[DATASET CONTENT]

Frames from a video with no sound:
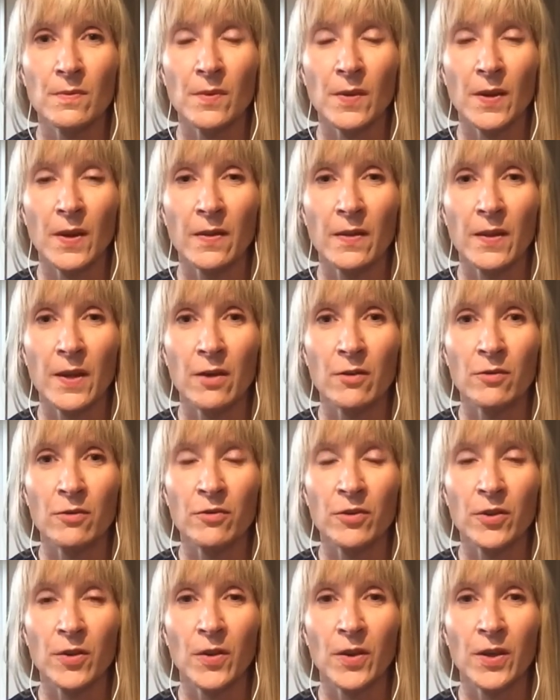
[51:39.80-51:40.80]
And then
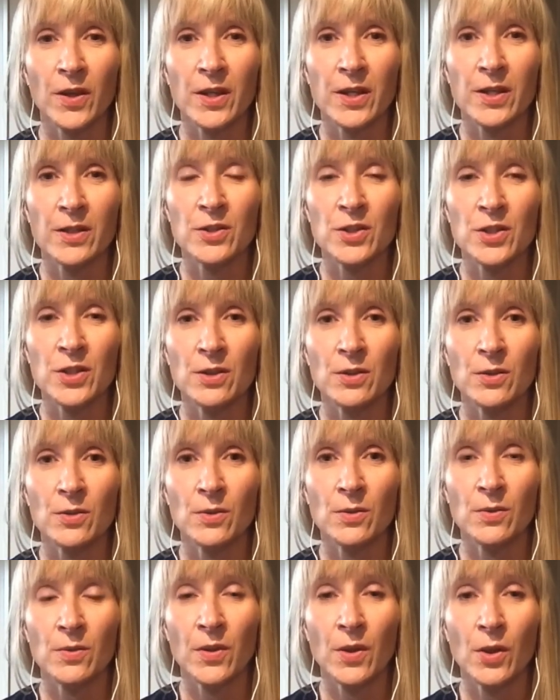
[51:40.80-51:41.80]
feeling
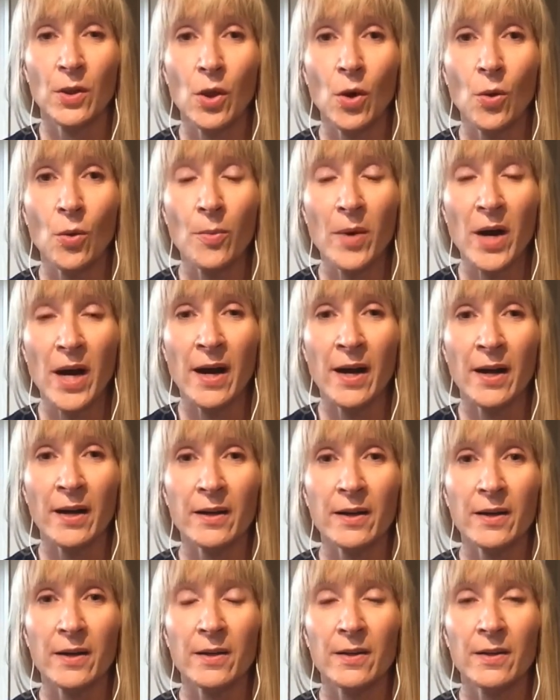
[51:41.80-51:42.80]
into the low
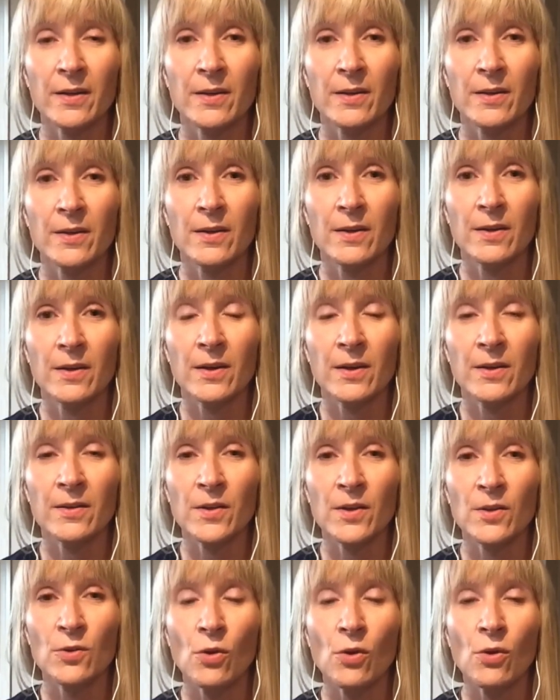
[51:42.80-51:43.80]
back. And
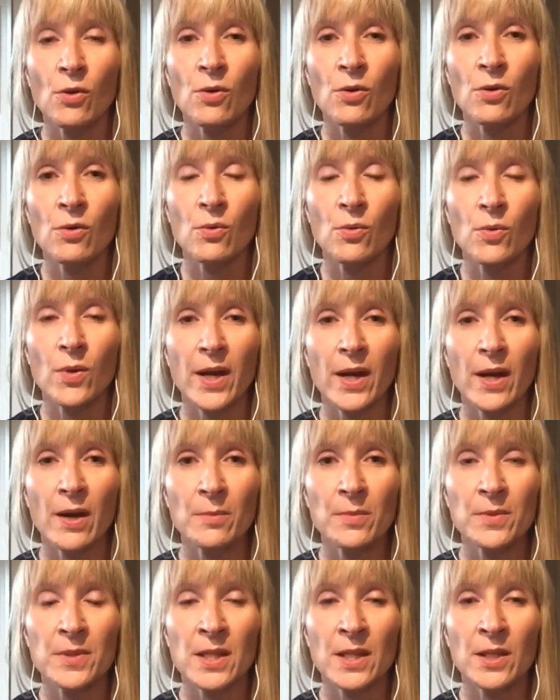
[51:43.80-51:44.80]
then all the way
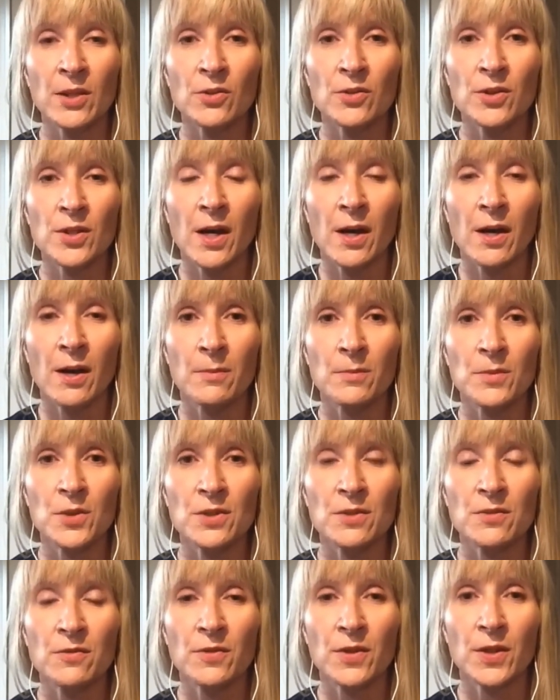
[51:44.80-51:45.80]
up, take your time,
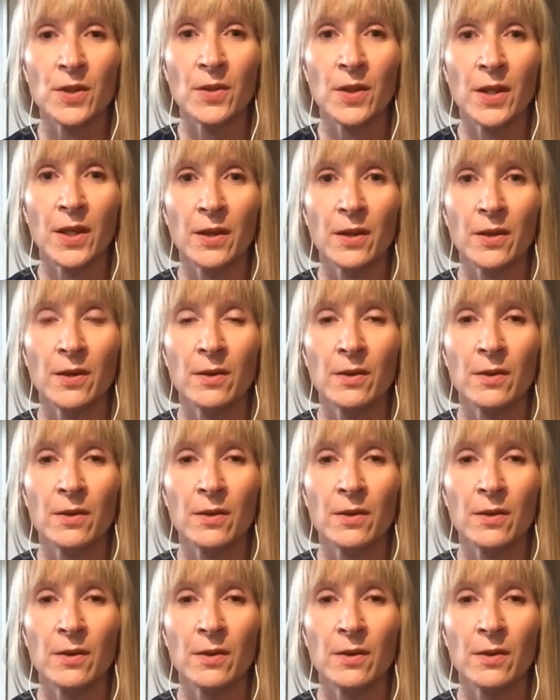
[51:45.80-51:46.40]
just feeling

[/DATASET CONTENT]

WORK ITEM
Output nothing except an exact copy of the records above, with the images left out.

WRITTEN RESPONSE
Frames from a video with no sound:
[51:39.80-51:40.80]
And then
[51:40.80-51:41.80]
feeling
[51:41.80-51:42.80]
into the low
[51:42.80-51:43.80]
back. And
[51:43.80-51:44.80]
then all the way
[51:44.80-51:45.80]
up, take your time,
[51:45.80-51:46.40]
just feeling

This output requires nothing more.